**Exercise instructions**: Records follow. Pull out every line that contains "Silent".

**Data in this exercise**:

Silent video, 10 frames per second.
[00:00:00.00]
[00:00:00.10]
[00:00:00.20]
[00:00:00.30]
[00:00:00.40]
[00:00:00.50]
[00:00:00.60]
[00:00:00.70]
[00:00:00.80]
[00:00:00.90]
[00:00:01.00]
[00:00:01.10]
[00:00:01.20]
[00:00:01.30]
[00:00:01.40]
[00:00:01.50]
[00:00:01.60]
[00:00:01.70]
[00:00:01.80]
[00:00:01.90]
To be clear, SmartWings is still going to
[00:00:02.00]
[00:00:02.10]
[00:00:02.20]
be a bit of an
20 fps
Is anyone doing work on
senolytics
...
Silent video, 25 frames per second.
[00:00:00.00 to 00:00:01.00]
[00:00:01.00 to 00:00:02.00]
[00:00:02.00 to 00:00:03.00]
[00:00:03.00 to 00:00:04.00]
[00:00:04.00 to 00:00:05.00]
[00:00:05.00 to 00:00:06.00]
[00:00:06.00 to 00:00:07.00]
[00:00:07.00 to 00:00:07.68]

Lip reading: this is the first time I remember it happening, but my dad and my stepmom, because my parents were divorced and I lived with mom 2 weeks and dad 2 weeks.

**Response**:
Silent video, 10 frames per second.
Silent video, 25 frames per second.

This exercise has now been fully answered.